/Spear

The reference implementation of the SPEAR ranking algorithm in Python.

Primary LanguagePython

SPEAR

The reference implementation of the SPEAR ranking algorithm in Python.

Features

The purpose of this implementation is to make the inner workings of the SPEAR algorithm easy to understand and not to distract or confuse the reader with highly optimized code.

The SPEAR algorithm takes a list of user activities on resources as input, and returns ranked lists of users by expertise scores and resources by quality scores, respectively.

Using SPEAR to simulate the HITS algorithm

You can also use this library to simulate the HITS algorithm of Jon Kleinberg. Simply supply a credit score function C(x) = 1 to the SPEAR algorithm (see documentation of Spear.run()).

Installation

You can now download and install SPEAR from Python Package Index (aka Python Cheese Shop) via setuptools/easy_install. Just run

$ easy_install Spear

After installation, a simple import deliciousapi in your Python scripts will do the trick.

An alternative installation method is downloading the code straight from the git repository.

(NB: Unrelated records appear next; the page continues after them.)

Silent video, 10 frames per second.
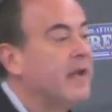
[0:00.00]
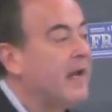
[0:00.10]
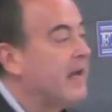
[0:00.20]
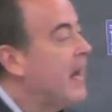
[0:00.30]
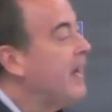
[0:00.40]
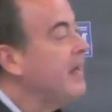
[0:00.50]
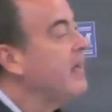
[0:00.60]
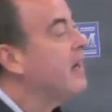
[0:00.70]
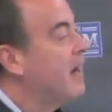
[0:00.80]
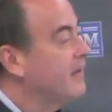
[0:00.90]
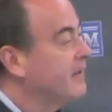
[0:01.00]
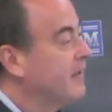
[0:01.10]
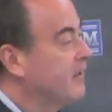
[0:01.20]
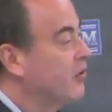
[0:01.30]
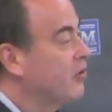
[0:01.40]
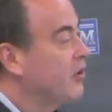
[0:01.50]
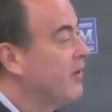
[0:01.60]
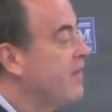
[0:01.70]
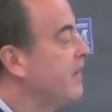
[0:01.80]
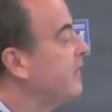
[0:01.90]
in any
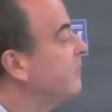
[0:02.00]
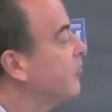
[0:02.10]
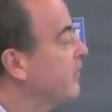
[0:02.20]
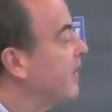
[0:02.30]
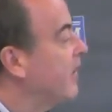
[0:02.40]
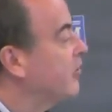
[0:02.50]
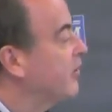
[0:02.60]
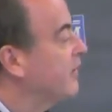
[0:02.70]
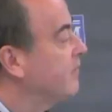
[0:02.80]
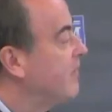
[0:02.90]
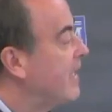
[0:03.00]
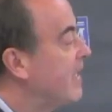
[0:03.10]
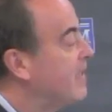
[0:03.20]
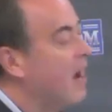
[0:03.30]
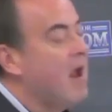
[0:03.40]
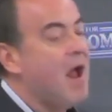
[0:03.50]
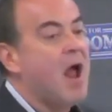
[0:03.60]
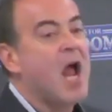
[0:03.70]
constitution, these protections meanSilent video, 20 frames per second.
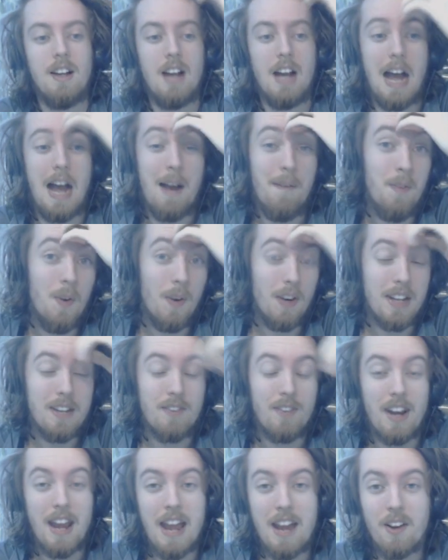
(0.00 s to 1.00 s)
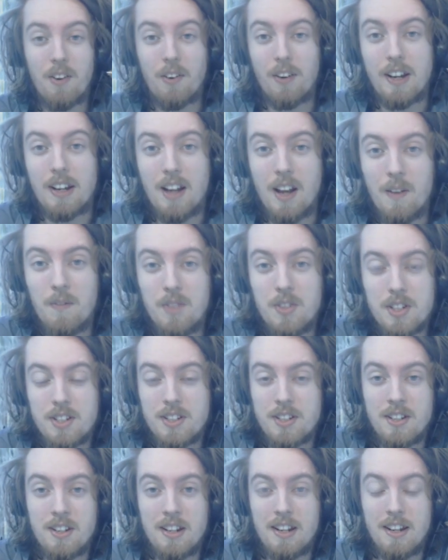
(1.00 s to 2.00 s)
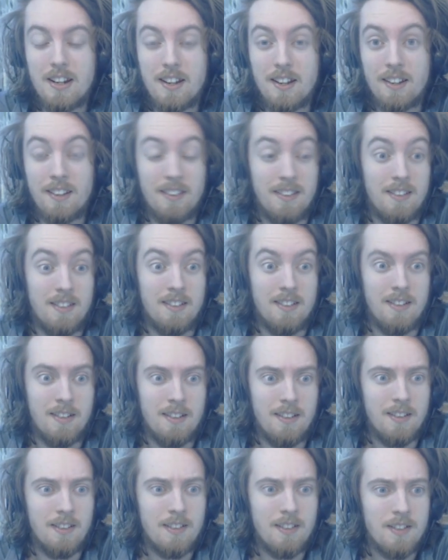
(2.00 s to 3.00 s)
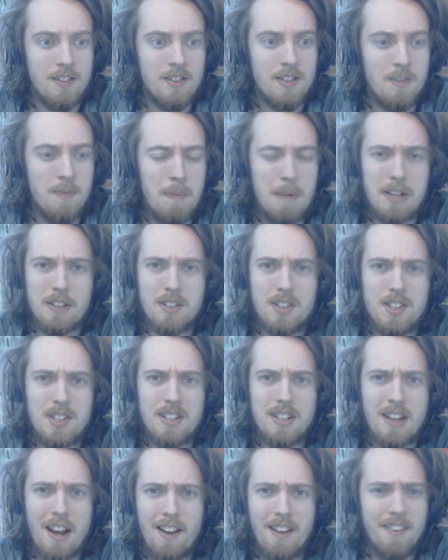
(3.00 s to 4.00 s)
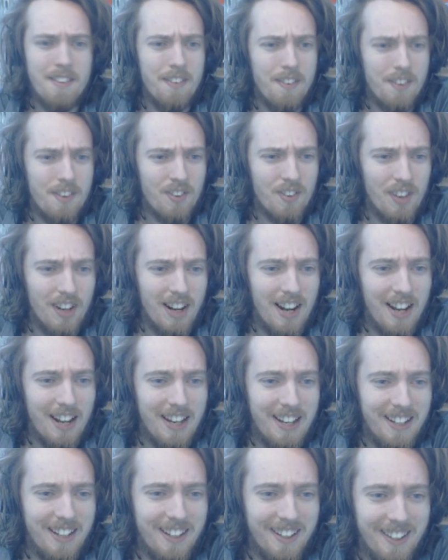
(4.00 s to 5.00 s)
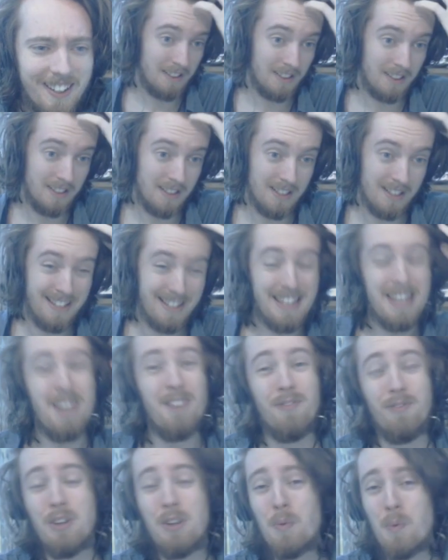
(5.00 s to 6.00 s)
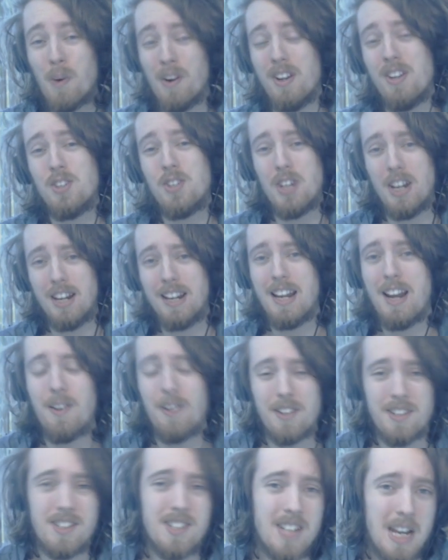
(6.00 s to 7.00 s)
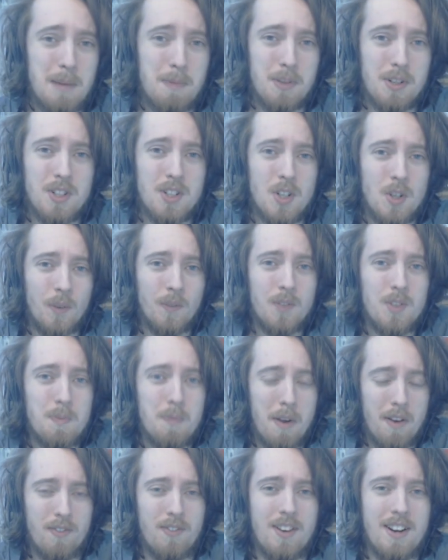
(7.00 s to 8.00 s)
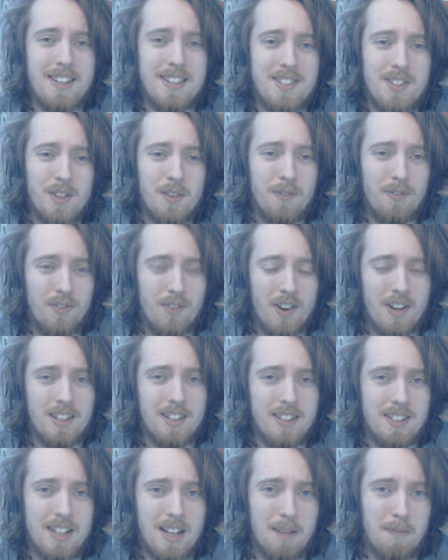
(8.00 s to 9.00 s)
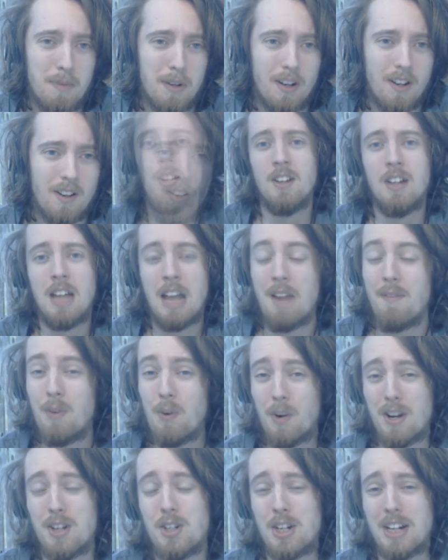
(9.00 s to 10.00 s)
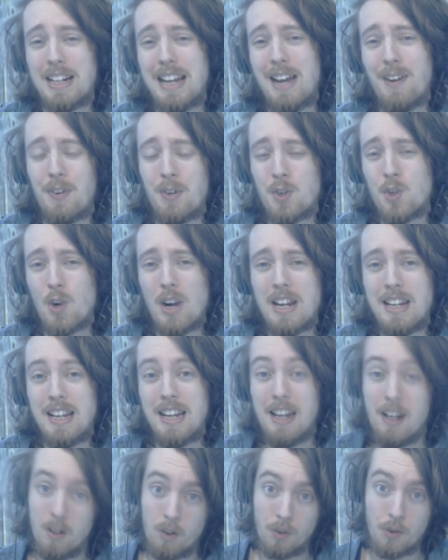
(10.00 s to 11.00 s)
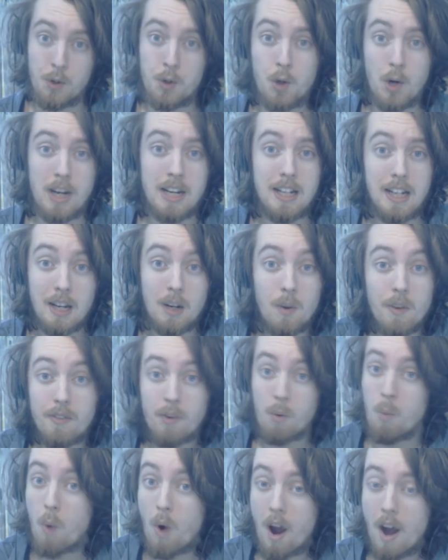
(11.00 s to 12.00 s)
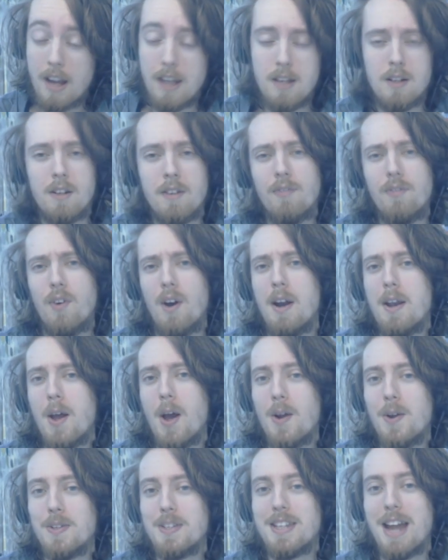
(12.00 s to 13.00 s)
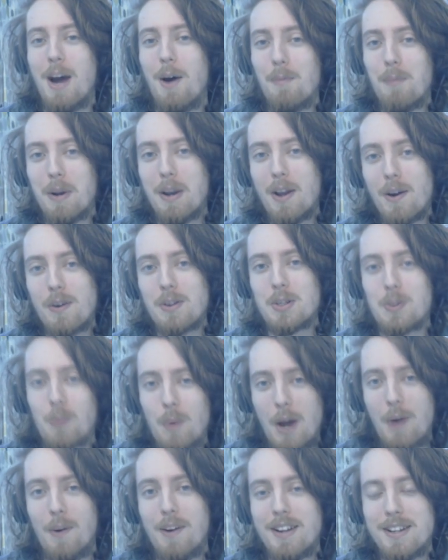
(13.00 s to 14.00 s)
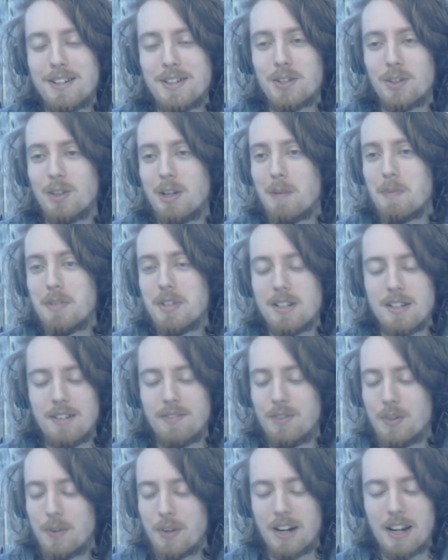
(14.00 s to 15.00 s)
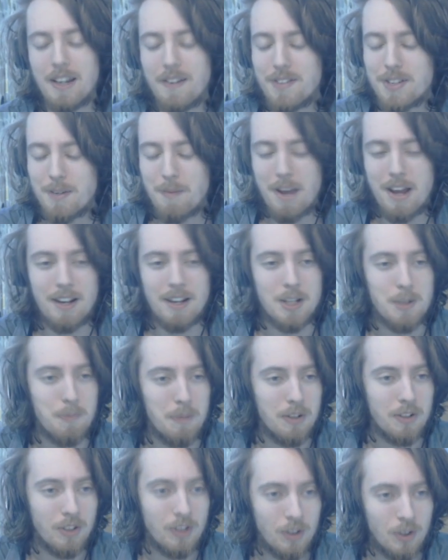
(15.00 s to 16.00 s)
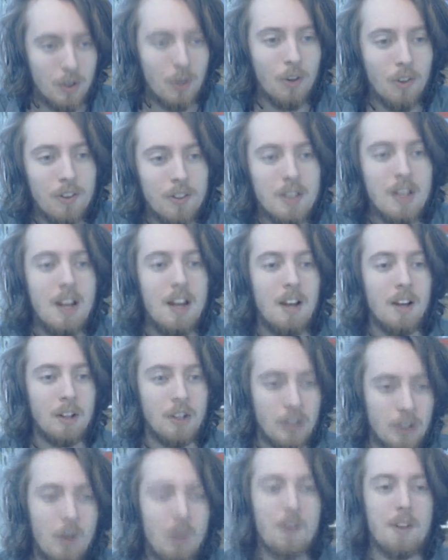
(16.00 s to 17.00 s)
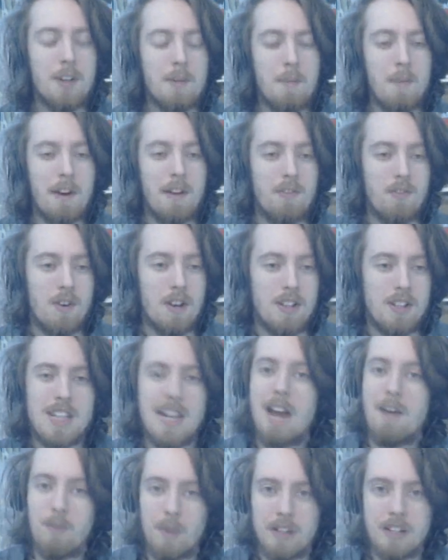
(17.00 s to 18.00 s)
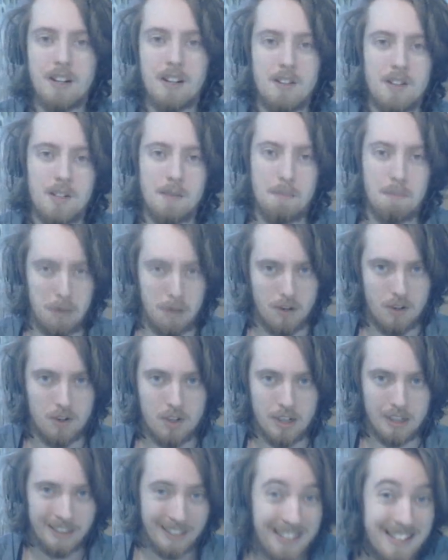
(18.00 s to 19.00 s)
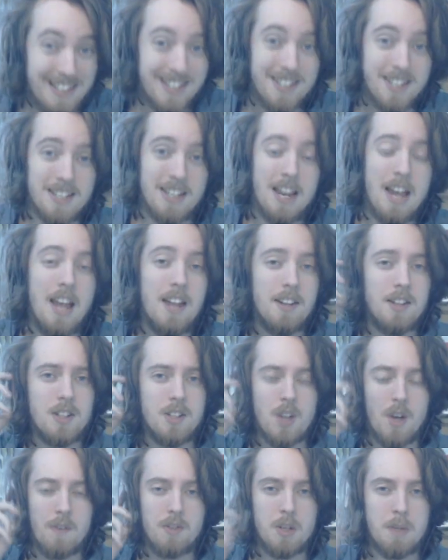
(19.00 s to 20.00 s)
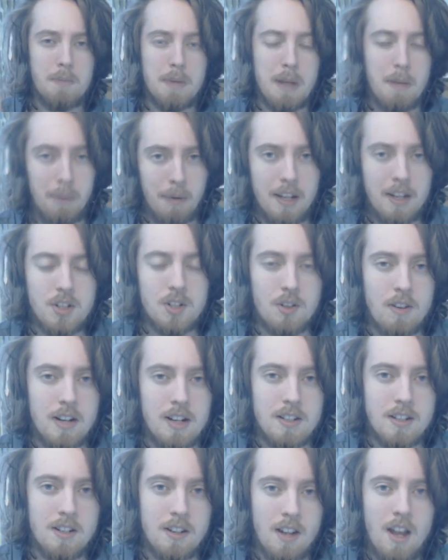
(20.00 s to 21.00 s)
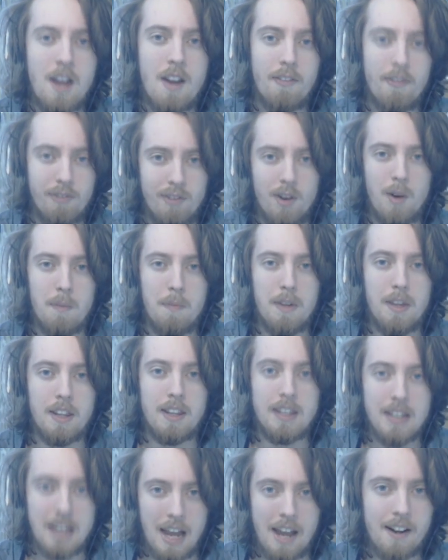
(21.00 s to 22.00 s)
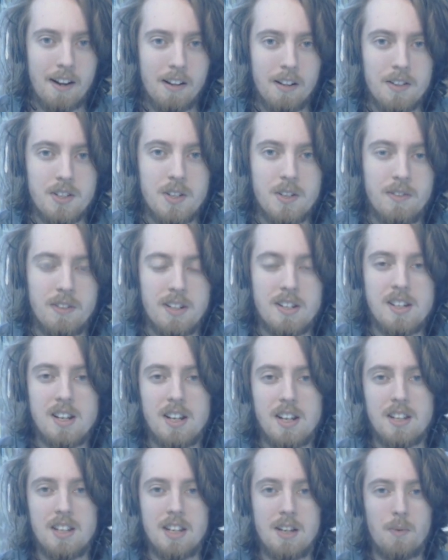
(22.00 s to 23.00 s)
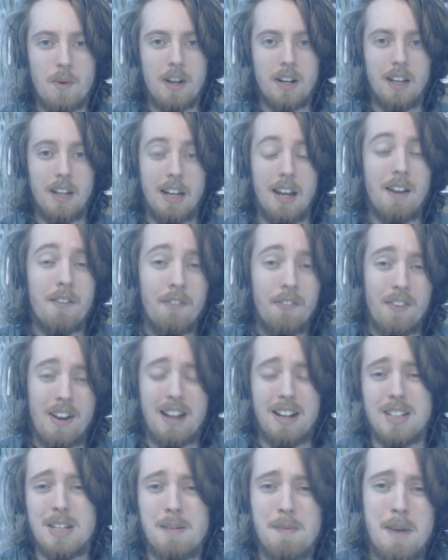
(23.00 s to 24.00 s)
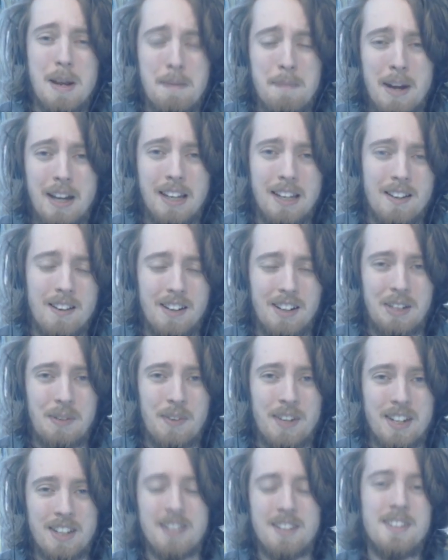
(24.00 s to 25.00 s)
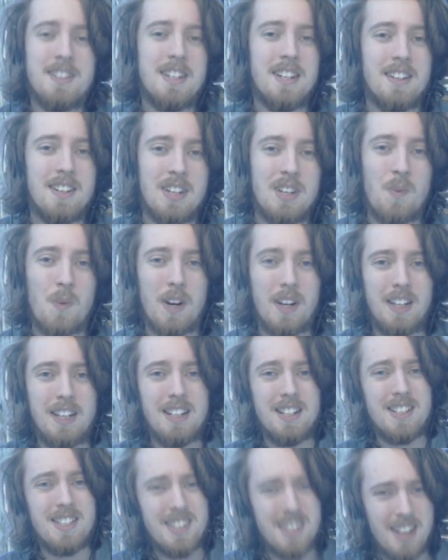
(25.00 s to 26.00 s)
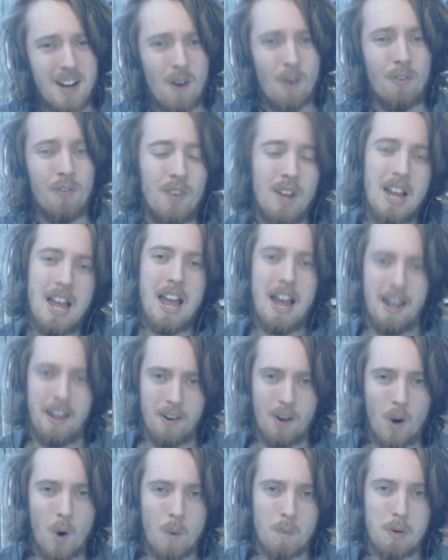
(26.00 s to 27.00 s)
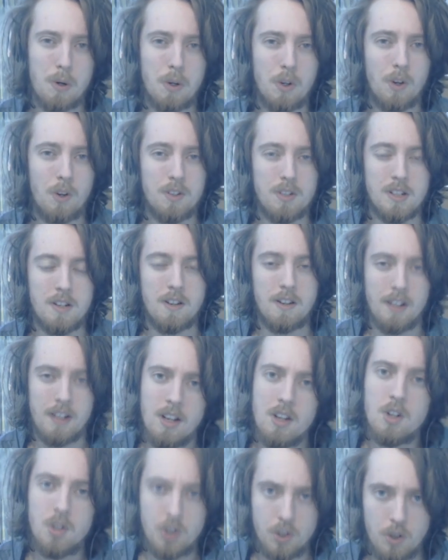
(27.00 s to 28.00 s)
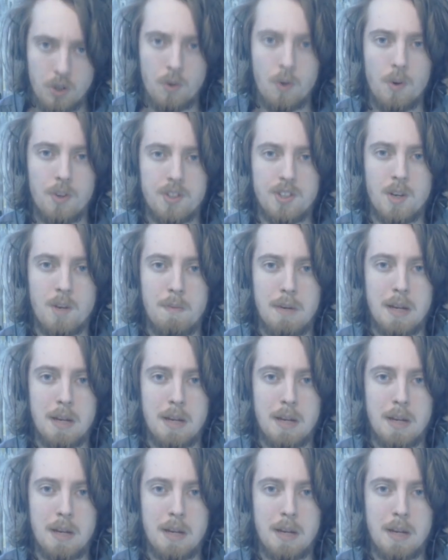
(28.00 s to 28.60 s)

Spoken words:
I'm not even angry, I'm just a bit stunned, really. If you want to check out the Sabertooths, my friends, you can find it down below. If you want to check out the Drakin, or the Drakin with a Y, you can find those down below as well in the description if you want to leave some edits. But good God, my friends, have we done some purging. This deserves to be obliterated from the annals of the D&D Wiki. And in fact, I may make the argument that the D&D Wiki itself and the homebrew content on it should also be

The SPEAR Python library requires SciPy/NumPy. If you don’t have these installed already, here are some installation instructures to get you started.

Updates

If you used setuptools/easy_install for installation, you can update Spear via

$ easy_install -U Spear

Alternatively, if you downladed the code from the git repository, simply pull the latest changes.

Usage

The algorithm requires a list of user activities on resources as input. More specifically, it requires a list of (timestamp, user, resource) tuples.

>>> import spear
>>> activities = [
... (datetime.datetime(2010,7,1,9,0,0), "alice", "http://www.quuxlabs.com/"),
... (datetime.datetime(2010,8,1,12,45,0), "bob", "http://www.quuxlabs.com/"),
... ]
>>> spear_algorithm = spear.Spear(activities)
>>> expertise_results, quality_results = spear_algorithm.run()

Get the top user and his expertise score:

>>> expertise_score, user = expertise_results[0]
>>> print "%s => %.4f" % (user, expertise_score)
alice => 0.5858

Get the top resource and its quality score:

>>> quality_score, resource = quality_results[0]
>>> print "%s => %.4f" % (resource, quality_score)
http://www.quuxlabs.com/ => 1.0000

More information

You can find more information about the SPEAR algorithm at:

License

The code is licensed to you under version 2 of the GNU General Public License.